→ **Assigned task**:
Only the lines from the one that contains "[00:00:07.75]" through the last line of the data below should be duplicated, exactly and without pictures.

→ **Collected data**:
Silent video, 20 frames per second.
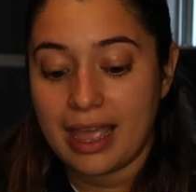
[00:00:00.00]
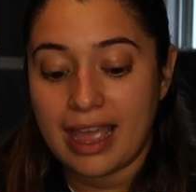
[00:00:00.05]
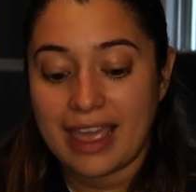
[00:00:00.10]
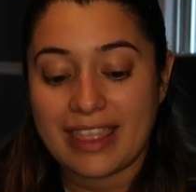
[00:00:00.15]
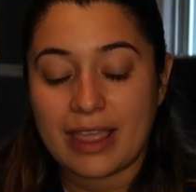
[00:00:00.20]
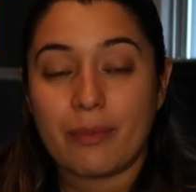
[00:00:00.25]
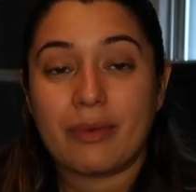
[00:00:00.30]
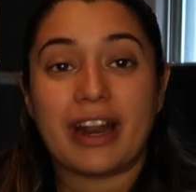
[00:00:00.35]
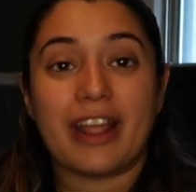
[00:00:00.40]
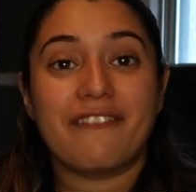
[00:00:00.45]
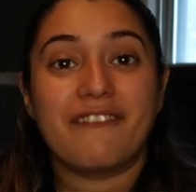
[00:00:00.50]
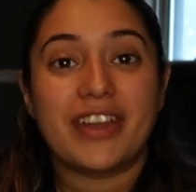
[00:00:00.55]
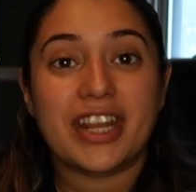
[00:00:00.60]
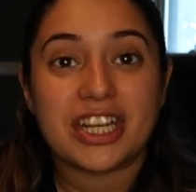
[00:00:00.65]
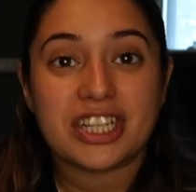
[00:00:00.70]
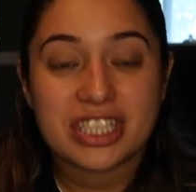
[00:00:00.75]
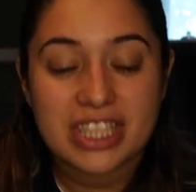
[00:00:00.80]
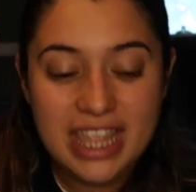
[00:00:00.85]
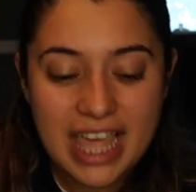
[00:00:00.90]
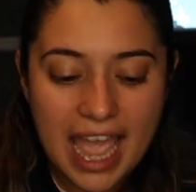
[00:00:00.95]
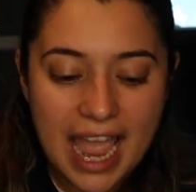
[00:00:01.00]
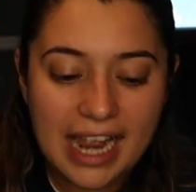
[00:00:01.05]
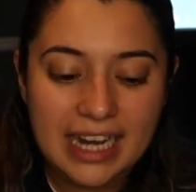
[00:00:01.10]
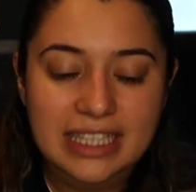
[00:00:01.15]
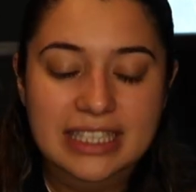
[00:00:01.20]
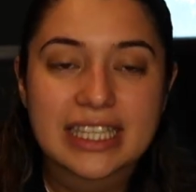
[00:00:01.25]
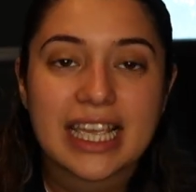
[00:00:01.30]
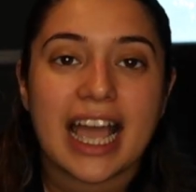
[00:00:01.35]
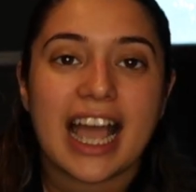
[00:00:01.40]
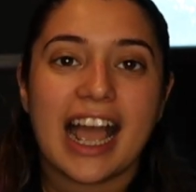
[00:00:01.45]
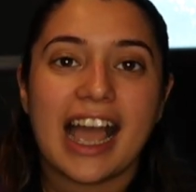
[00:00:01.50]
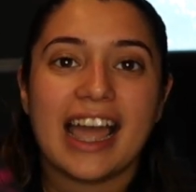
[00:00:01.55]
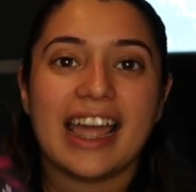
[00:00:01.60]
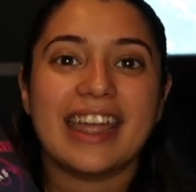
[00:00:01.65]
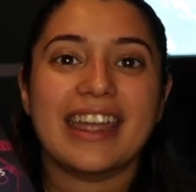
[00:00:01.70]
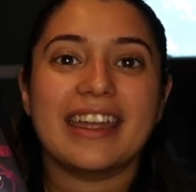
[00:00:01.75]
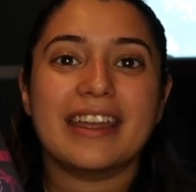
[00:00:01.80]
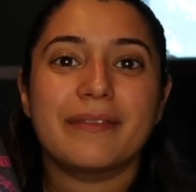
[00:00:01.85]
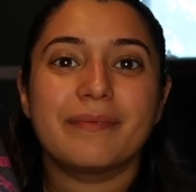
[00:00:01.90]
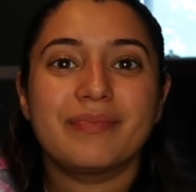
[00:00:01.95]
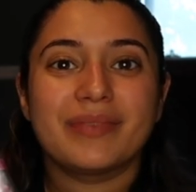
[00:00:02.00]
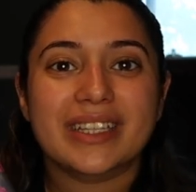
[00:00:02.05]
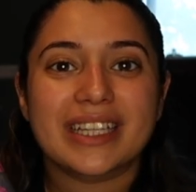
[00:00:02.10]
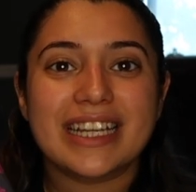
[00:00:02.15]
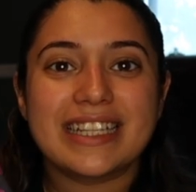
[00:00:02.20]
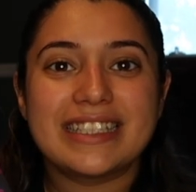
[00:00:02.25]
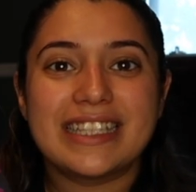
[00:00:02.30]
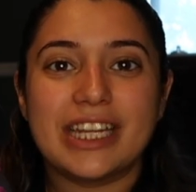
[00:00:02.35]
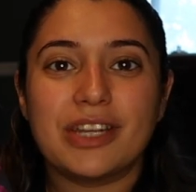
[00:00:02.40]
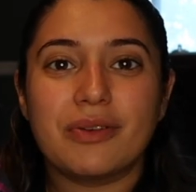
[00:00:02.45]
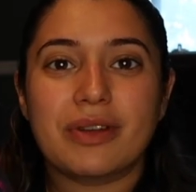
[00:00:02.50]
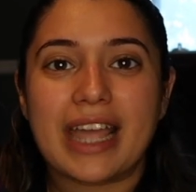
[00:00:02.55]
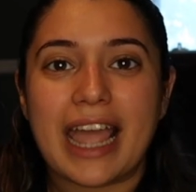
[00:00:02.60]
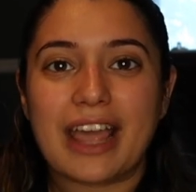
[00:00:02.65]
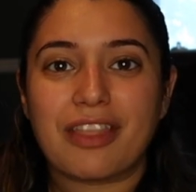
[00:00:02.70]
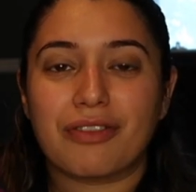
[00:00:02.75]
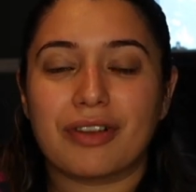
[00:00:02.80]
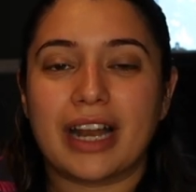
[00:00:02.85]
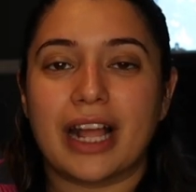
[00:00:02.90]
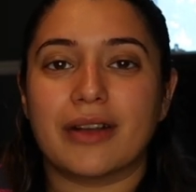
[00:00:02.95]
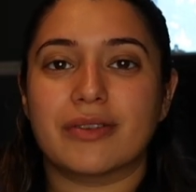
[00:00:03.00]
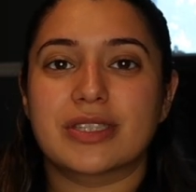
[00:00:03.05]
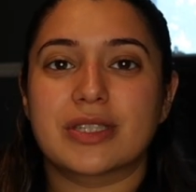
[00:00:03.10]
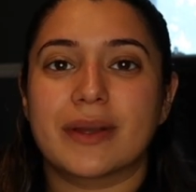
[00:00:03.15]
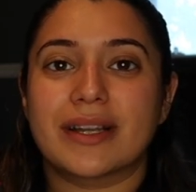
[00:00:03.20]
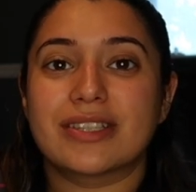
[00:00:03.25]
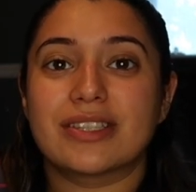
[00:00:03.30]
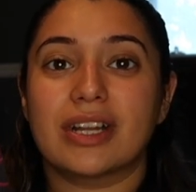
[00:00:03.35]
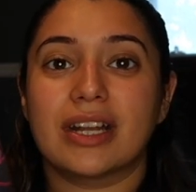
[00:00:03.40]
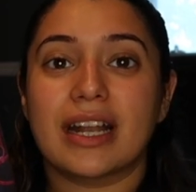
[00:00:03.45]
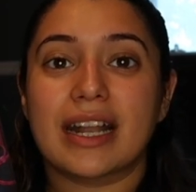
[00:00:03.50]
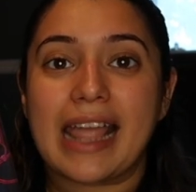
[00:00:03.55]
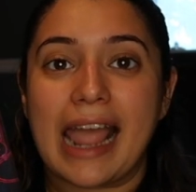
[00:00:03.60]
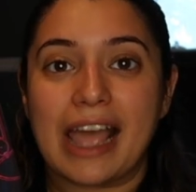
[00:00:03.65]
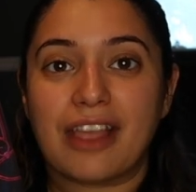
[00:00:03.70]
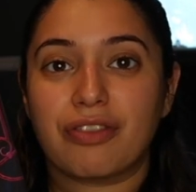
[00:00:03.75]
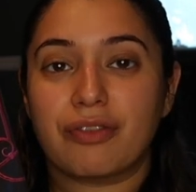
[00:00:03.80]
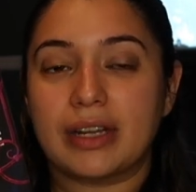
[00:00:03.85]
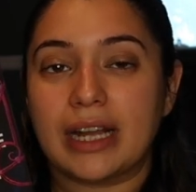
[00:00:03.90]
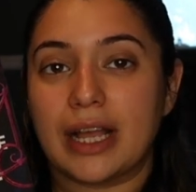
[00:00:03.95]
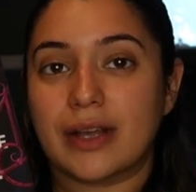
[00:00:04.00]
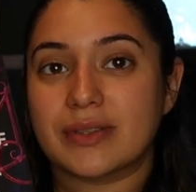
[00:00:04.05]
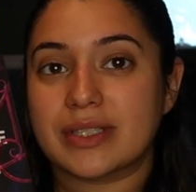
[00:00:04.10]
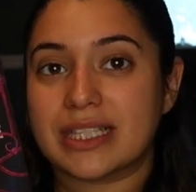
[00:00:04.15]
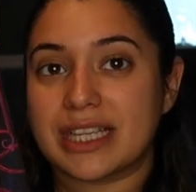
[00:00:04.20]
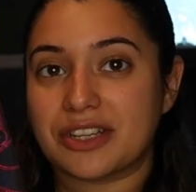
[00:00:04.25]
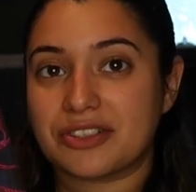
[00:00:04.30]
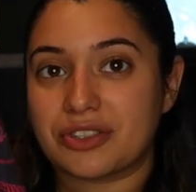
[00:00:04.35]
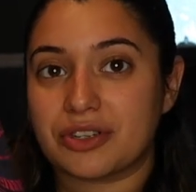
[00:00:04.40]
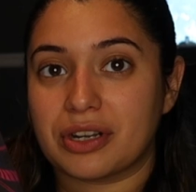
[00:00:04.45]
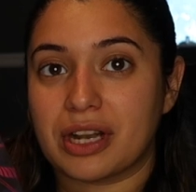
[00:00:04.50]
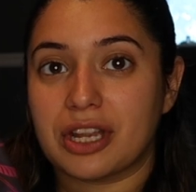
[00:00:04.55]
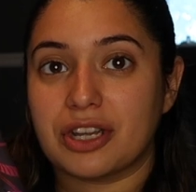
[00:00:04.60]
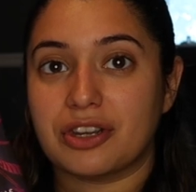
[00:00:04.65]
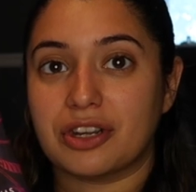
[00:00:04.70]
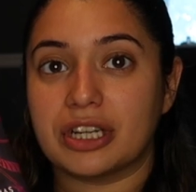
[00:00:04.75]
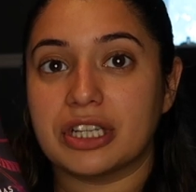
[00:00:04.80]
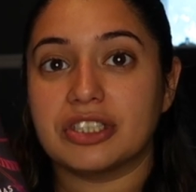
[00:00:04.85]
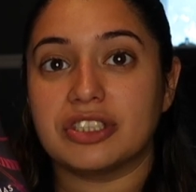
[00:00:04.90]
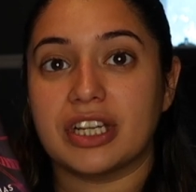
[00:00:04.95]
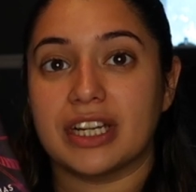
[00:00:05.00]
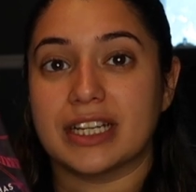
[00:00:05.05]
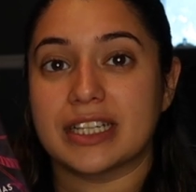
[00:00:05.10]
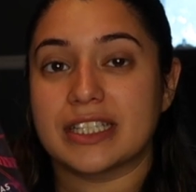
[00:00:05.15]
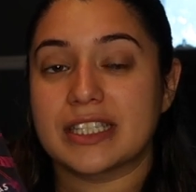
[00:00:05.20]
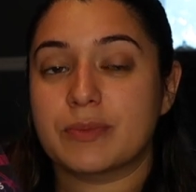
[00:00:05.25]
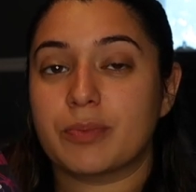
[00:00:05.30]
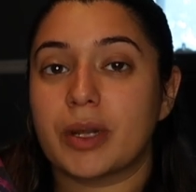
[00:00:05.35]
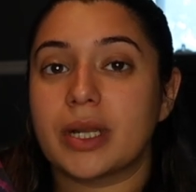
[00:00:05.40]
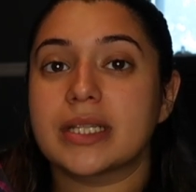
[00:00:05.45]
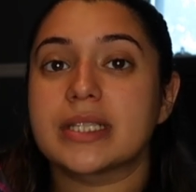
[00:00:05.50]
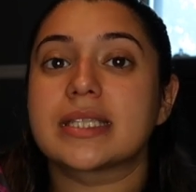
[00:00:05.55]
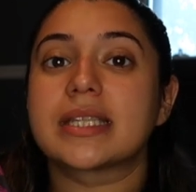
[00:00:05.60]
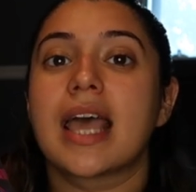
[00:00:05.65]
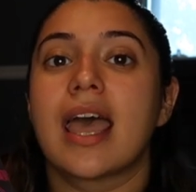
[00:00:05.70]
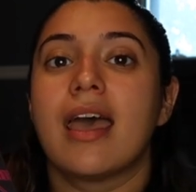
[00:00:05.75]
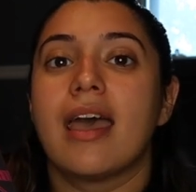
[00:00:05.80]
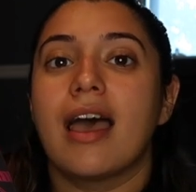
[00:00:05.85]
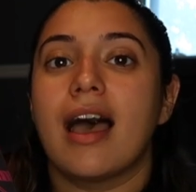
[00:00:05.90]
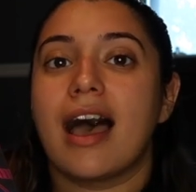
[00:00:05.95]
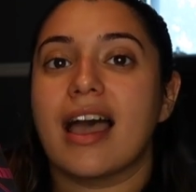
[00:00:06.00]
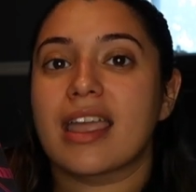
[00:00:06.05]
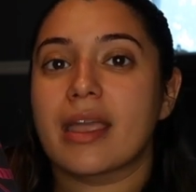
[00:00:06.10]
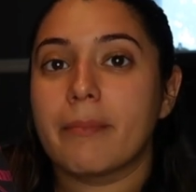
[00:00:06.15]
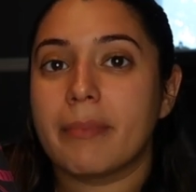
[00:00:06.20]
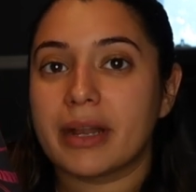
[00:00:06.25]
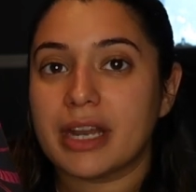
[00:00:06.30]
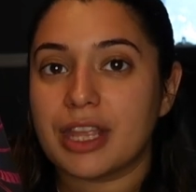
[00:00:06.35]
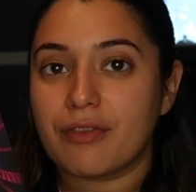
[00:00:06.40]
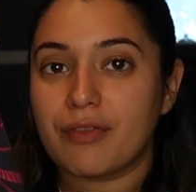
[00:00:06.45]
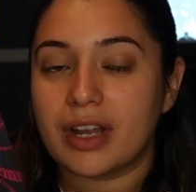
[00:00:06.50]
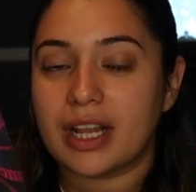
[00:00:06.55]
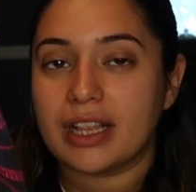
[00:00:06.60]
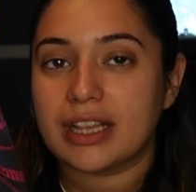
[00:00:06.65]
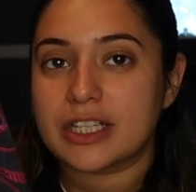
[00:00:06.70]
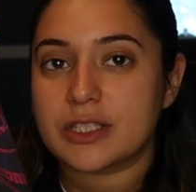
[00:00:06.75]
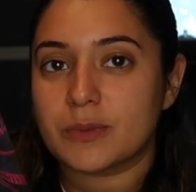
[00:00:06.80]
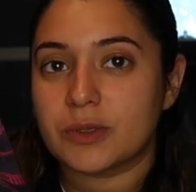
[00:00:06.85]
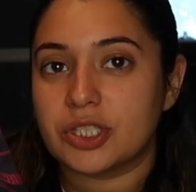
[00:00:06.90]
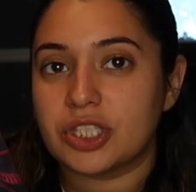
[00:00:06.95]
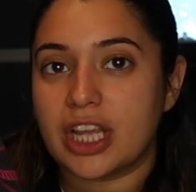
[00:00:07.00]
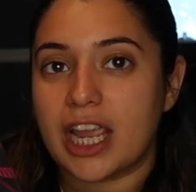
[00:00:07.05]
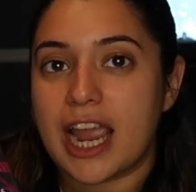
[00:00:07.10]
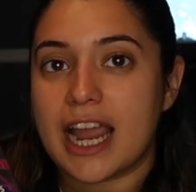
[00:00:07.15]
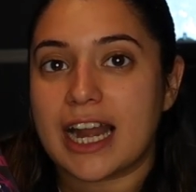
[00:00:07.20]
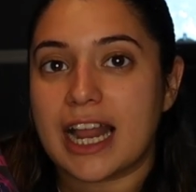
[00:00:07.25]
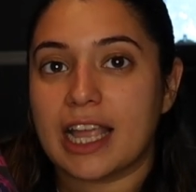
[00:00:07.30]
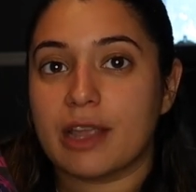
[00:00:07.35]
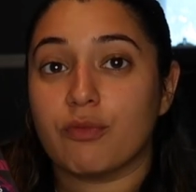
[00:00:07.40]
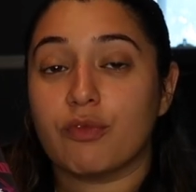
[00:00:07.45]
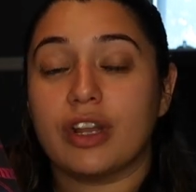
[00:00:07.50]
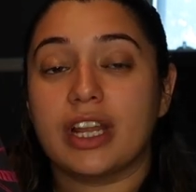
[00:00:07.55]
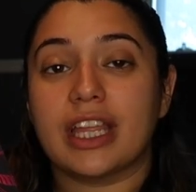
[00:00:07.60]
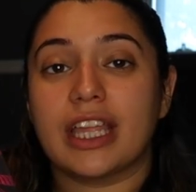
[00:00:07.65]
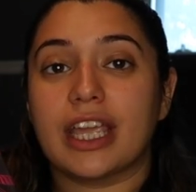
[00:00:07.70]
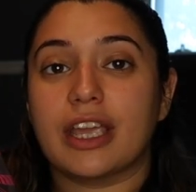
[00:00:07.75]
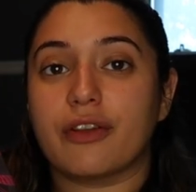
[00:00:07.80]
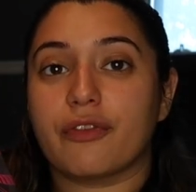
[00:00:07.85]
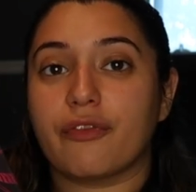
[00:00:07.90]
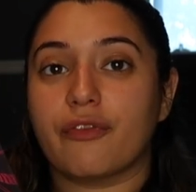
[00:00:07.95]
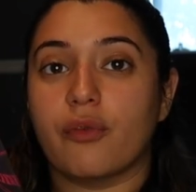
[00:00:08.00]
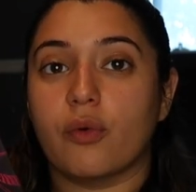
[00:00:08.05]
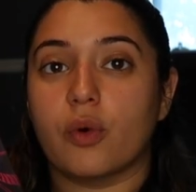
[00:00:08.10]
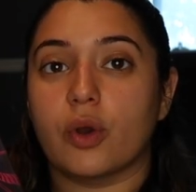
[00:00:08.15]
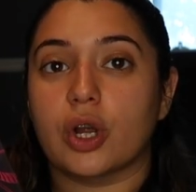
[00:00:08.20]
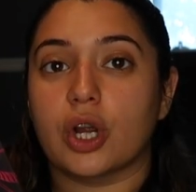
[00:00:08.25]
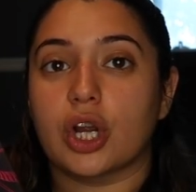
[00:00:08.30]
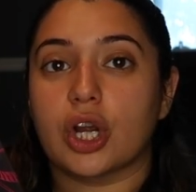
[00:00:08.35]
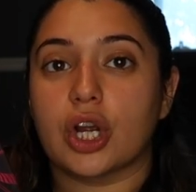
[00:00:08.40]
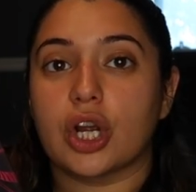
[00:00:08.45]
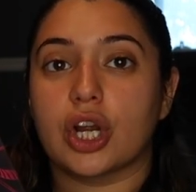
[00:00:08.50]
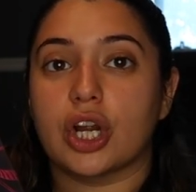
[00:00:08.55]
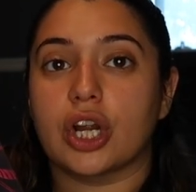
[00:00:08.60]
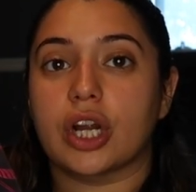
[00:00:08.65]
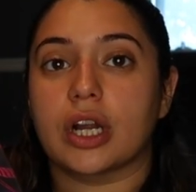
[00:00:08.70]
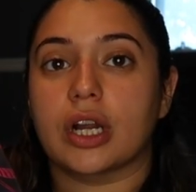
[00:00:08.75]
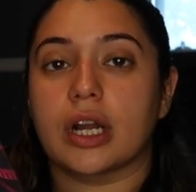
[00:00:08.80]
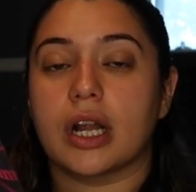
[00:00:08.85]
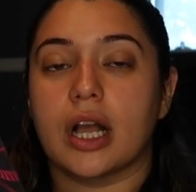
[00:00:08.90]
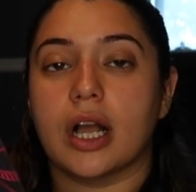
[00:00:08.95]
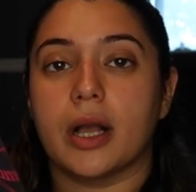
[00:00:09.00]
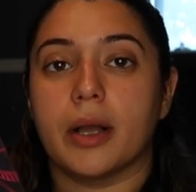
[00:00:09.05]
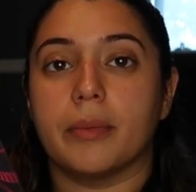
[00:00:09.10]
And then when I finished that, I continued Catherine House. So I started Catherine House yesterday during Jan's sprints. I am buddy reading this with Jan. I am reading it for her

→ **Answer space**:
[00:00:07.75]
[00:00:07.80]
[00:00:07.85]
[00:00:07.90]
[00:00:07.95]
[00:00:08.00]
[00:00:08.05]
[00:00:08.10]
[00:00:08.15]
[00:00:08.20]
[00:00:08.25]
[00:00:08.30]
[00:00:08.35]
[00:00:08.40]
[00:00:08.45]
[00:00:08.50]
[00:00:08.55]
[00:00:08.60]
[00:00:08.65]
[00:00:08.70]
[00:00:08.75]
[00:00:08.80]
[00:00:08.85]
[00:00:08.90]
[00:00:08.95]
[00:00:09.00]
[00:00:09.05]
[00:00:09.10]
And then when I finished that, I continued Catherine House. So I started Catherine House yesterday during Jan's sprints. I am buddy reading this with Jan. I am reading it for her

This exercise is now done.